"Randomized Controlled Trial Testing the Efficacy of Corticosteroid Therapy Versus Placebo in Fibrotic Hypersensitivity Pneumonitis" (RUBY)

Hypersensitivity Pneumonitis (HP) is an immune-mediated disease that manifests as interstitial lung disease after exposure to an inhaled antigen, often unidentified. HP can be classified as non-fibrotic or fibrotic HP. Fibrotic HP is associated with impaired quality of life (QoL) and reduced survival. The value and decline of forced vital capacity (FVC) are predictive factors of mortality in fibrotic HP. In most expert centres worldwide, corticosteroids are chosen as the first-line drug to treat fibrotic HP in clinical practice. However, this strategy has not been validated in a randomized controlled trial and it remains controversial, Moreover, corticosteroids are responsible for potentially serious adverse events.
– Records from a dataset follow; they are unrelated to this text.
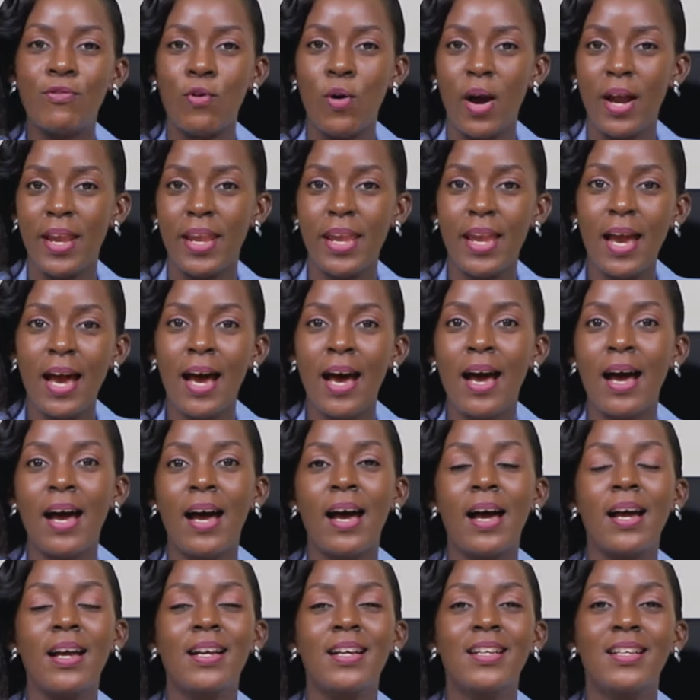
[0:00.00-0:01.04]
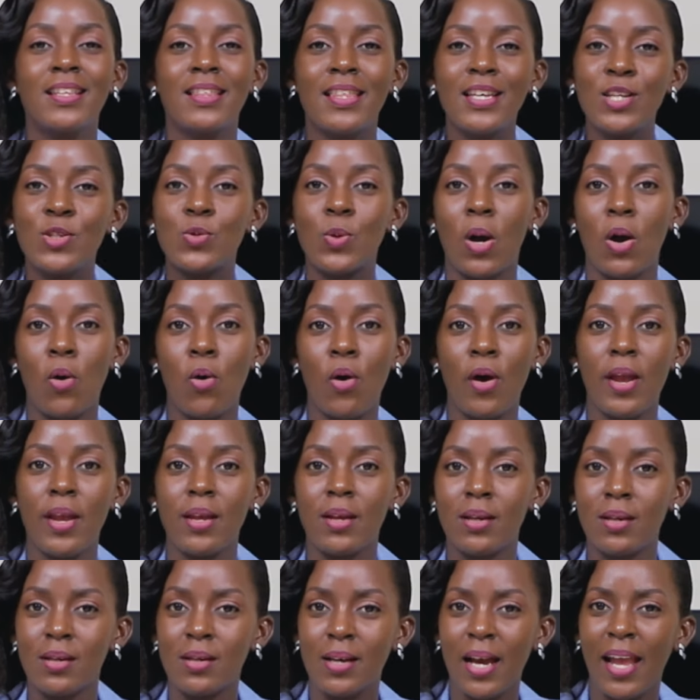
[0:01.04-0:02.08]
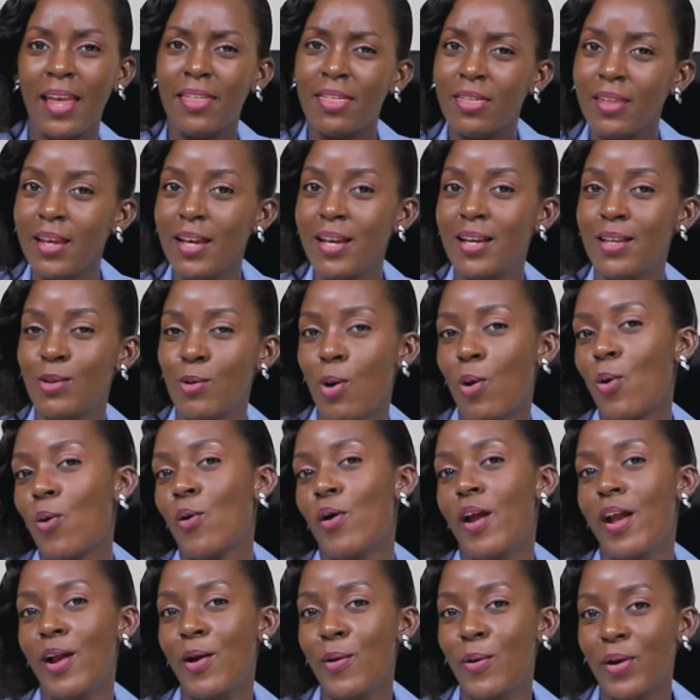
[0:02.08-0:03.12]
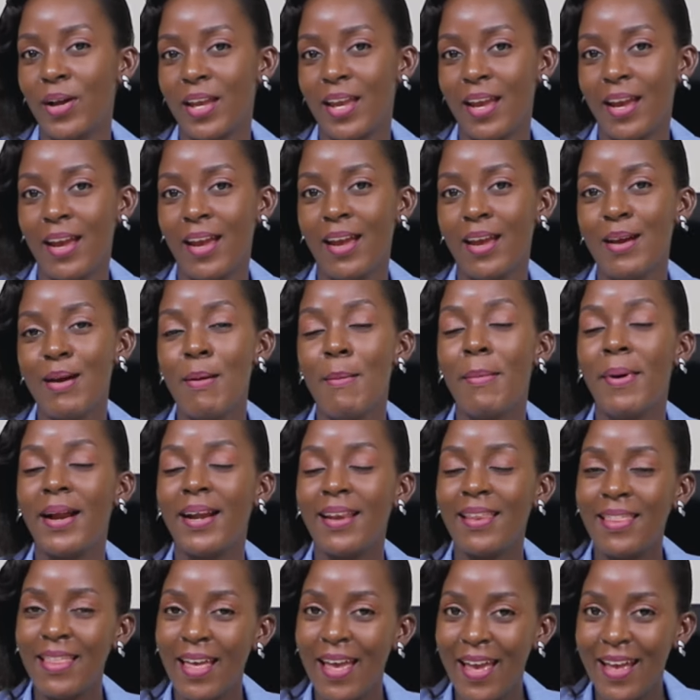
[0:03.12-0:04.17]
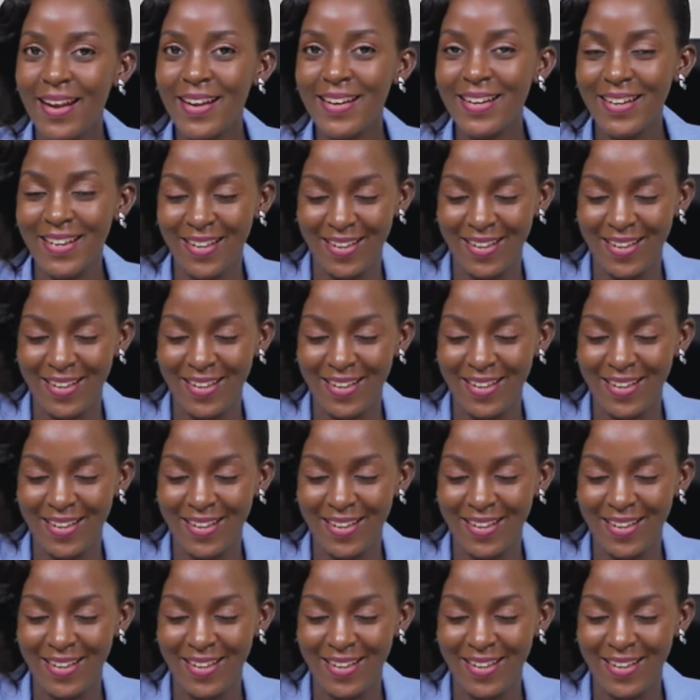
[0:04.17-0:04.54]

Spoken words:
for a year. Things were going, I think they were going okay. But then,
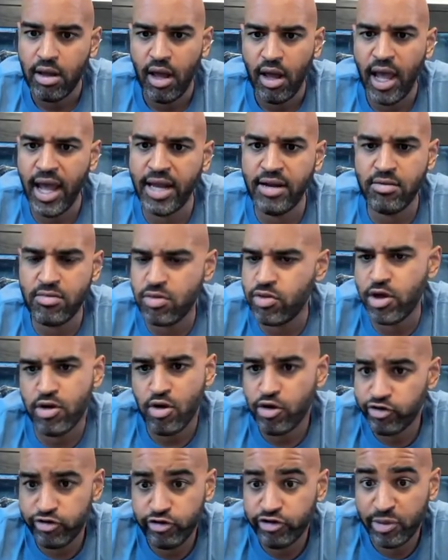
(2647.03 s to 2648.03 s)
And
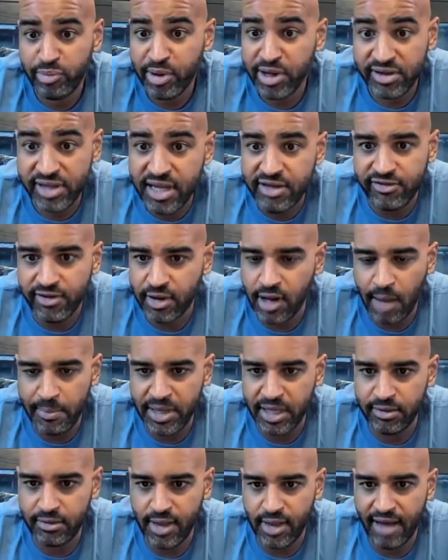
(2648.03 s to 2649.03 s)
they're usually pretty decent. I mean,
The hypothesis is that prednisolone, as a first-line treatment in fibrotic hypersensitivity pneumonitis (HP), slows down FVC decline compared to placebo.

The main objective is to assess the efficacy of first-line treatment with prednisolone against placebo, on the 6-month change in FVC in percent of predicted value (% pred).The primary endpoint will be the absolute change in FVC (% pred) from baseline (inclusion visit,M0) to 6 months (M6) will be compared between the placebo arm and the prednisolone arm.
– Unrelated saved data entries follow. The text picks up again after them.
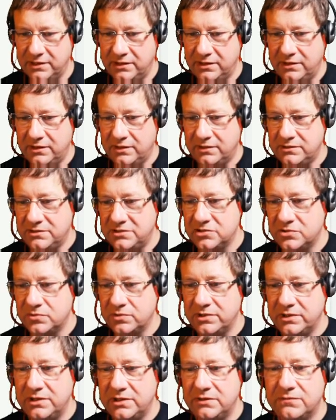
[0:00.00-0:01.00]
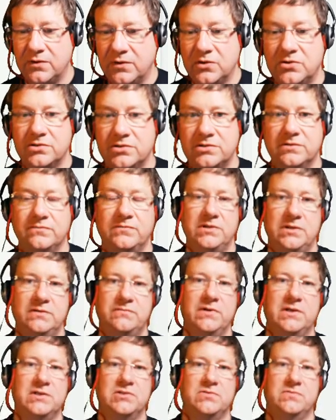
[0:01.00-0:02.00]
And this is the focus of the
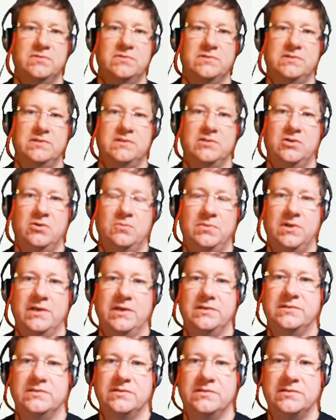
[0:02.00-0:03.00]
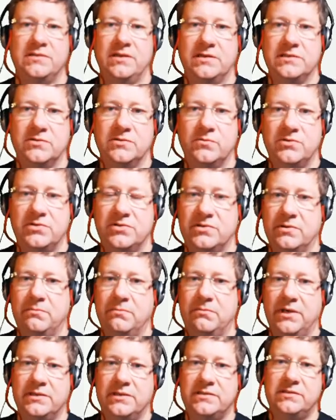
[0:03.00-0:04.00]
adventure, is this obelisk in the centre, which is a
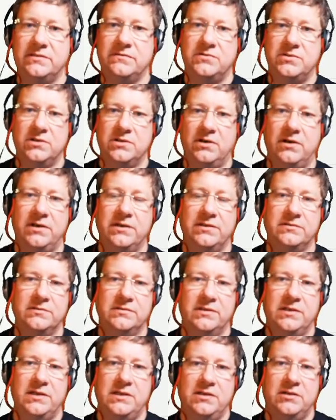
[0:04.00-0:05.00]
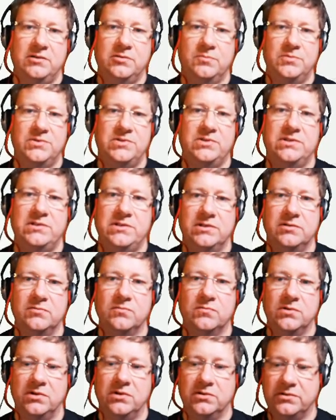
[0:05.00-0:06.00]
massive giant obsidian
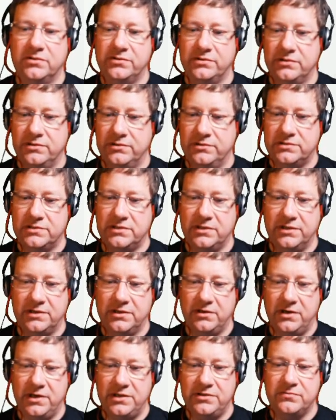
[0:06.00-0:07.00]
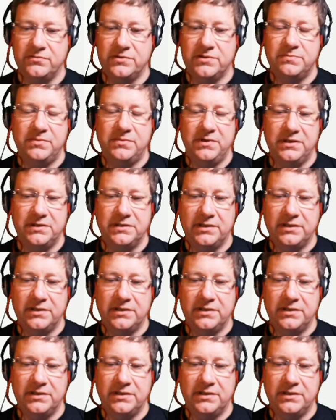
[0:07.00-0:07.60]
rock that looks like either it's been,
RUBY, is a national multicenter, randomized, double blind, placebo-controlled, superiority trial comparing the efficacy of prednisolone to placebo on the change in FVC (% pred) at 6 months.

The investigators will randomly assign participants (1:1 ratio, stratification according to the identification of an inciting antigen) to receive oral prednisolone or placebo for a period of 6 months with a follow-up of 12 months. The primary endpoint will be assessed at Month 6.

The investigators plan to include 120 participants.